I’m certain that if someone did collect data from the Fediverse; it would become a hot topic
I’d assume bad actors (or at least chaotic neutral actors) are slurping up the entire fediverse already. It is trivial to do, and nobody would know.
I mean, the whole point is that anyone can spin up a server and federate with others. I could start my own server, which would by default federate with almost all other servers. That means I wouldn’t even need to write a scraper. All that data would be sent straight to my server. All I need is access to my own database at that point. With Lemmy, I’d even get users’ upvote/downvote history, which is not visible in any clients AFAIK. The only barrier would be to subscribe to communities on different servers to kickstart federation.
As long as you don’t run obvious spam/bot accounts, nobody would block your instance.

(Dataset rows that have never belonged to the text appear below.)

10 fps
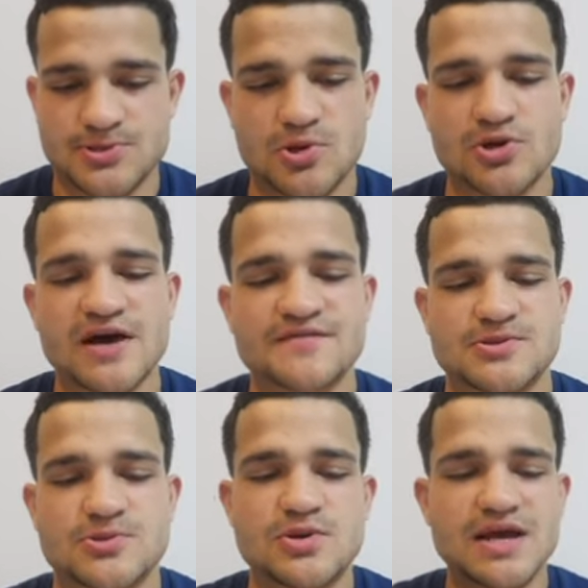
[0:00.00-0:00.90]
So all you have to
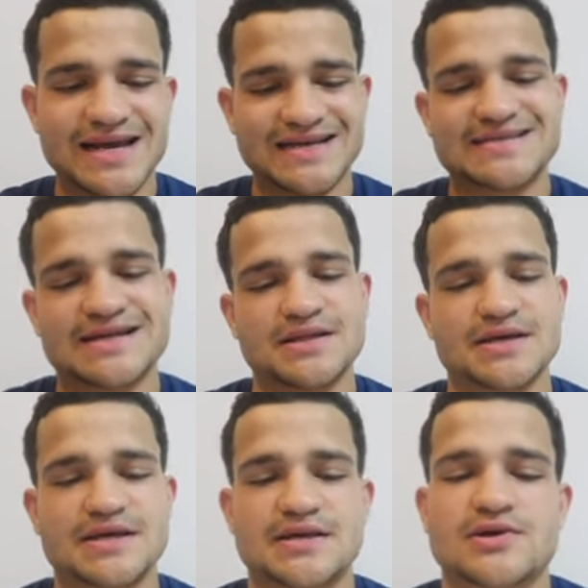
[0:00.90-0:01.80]
do is
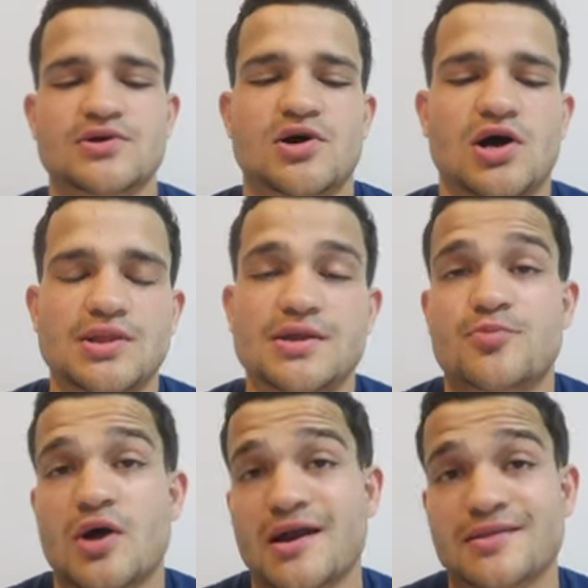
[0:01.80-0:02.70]
click here on the
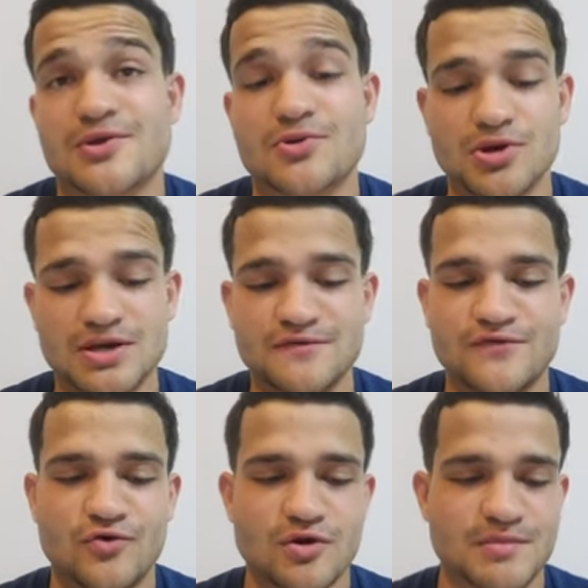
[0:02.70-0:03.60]
product that you're looking
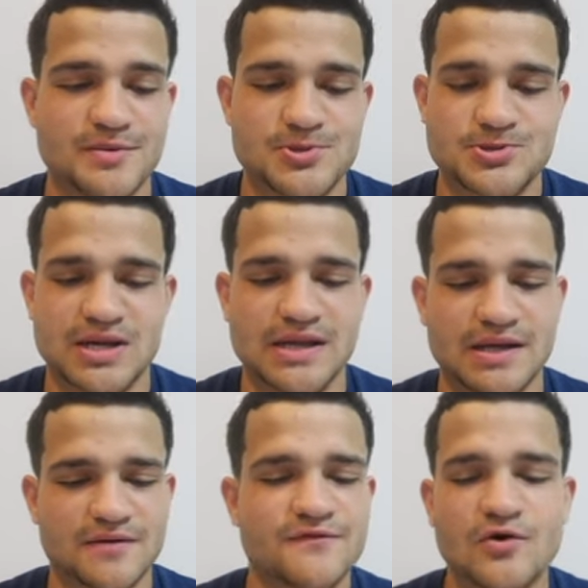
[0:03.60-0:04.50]
for. Maybe you're selling
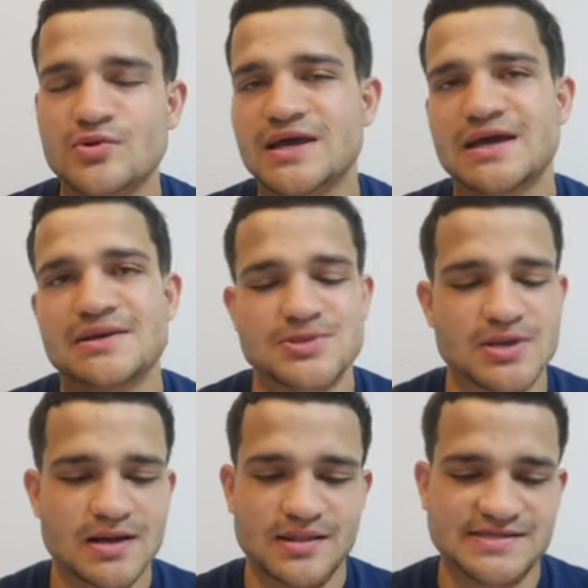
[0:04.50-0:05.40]
like a phone
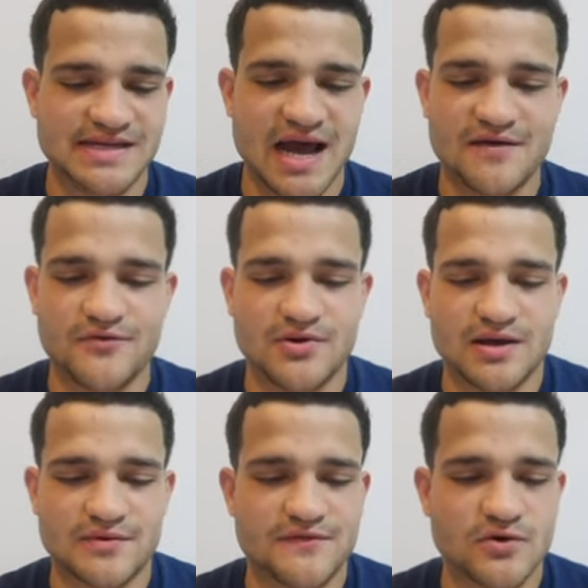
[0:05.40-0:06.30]
case, let's say iPhone
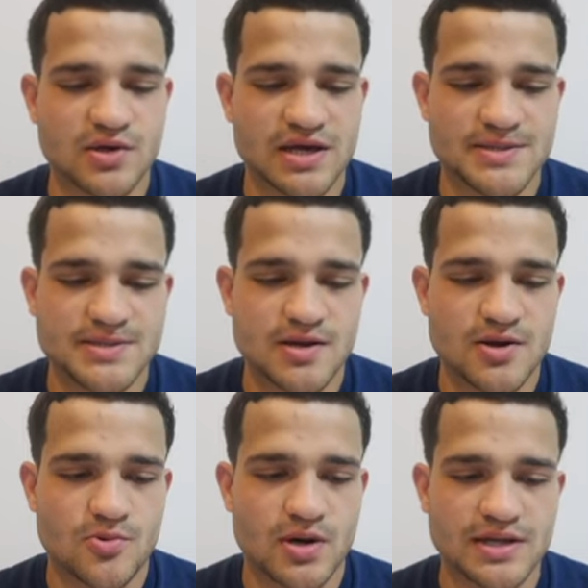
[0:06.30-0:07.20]
11 phone case
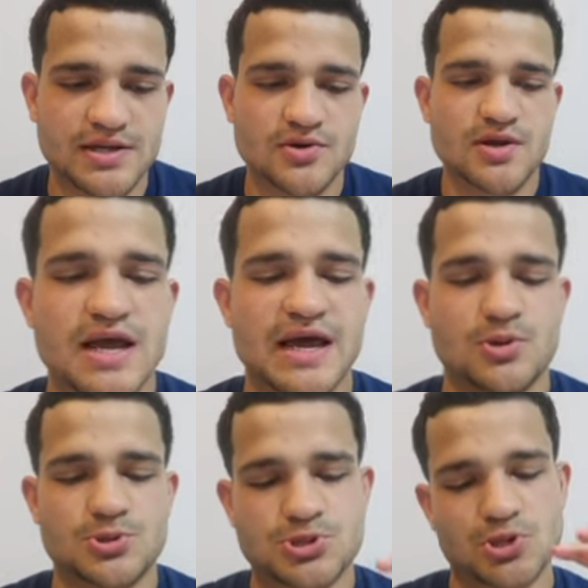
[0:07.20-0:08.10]
right here, and
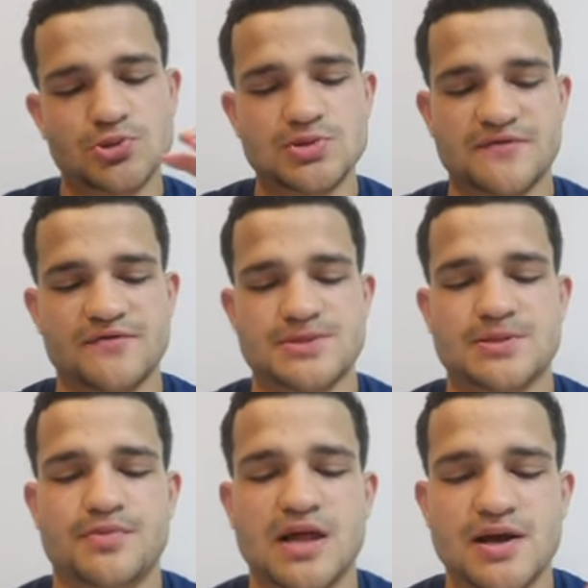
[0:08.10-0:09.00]
it'll show you different
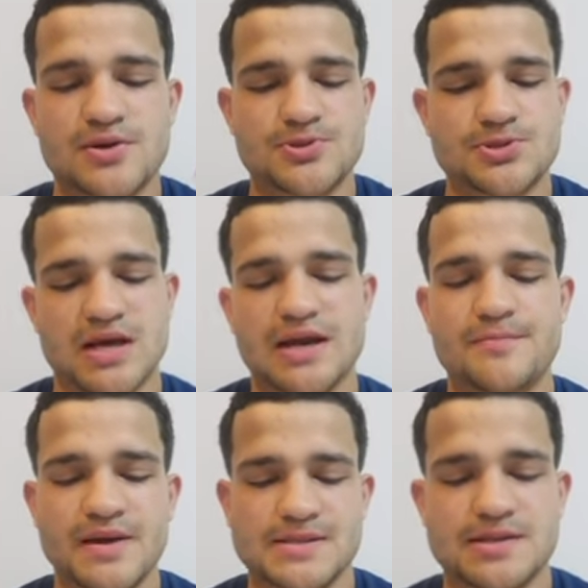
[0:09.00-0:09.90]
suppliers, and
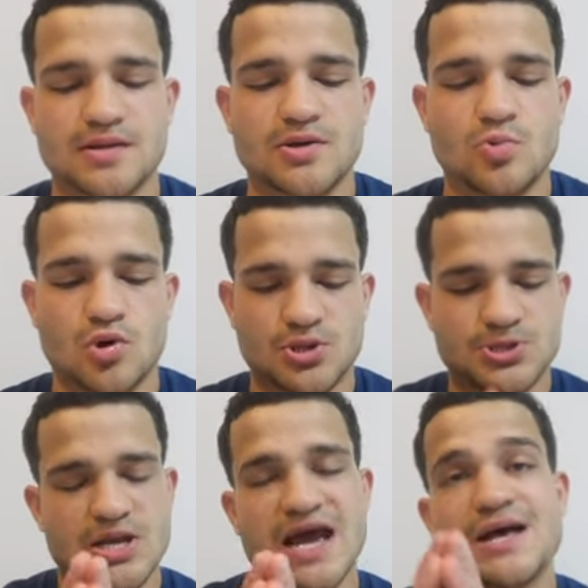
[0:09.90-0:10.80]
it basically
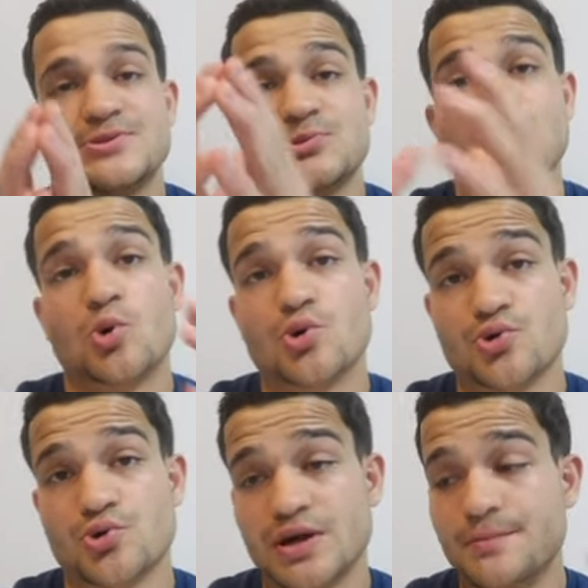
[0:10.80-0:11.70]
works as you
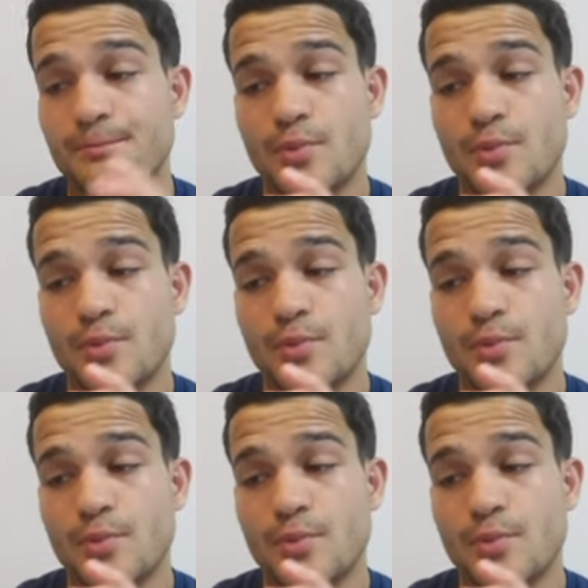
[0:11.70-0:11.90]
order in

Alternatively, if you want to write a scraper, that’s also pretty easy. Most servers are publicly accessible. Every community has an RSS feed. You don’t even need an account in general. Again, the whole point is to be open and accessible, in contrast to closed-off data-misers like Facebook, Reddit, and X.
The fediverse is friendly to users, with very little regard for what those users might do. I believe this is the correct philosophy, but I won’t pretend that it doesn’t leave us open to bad behavior.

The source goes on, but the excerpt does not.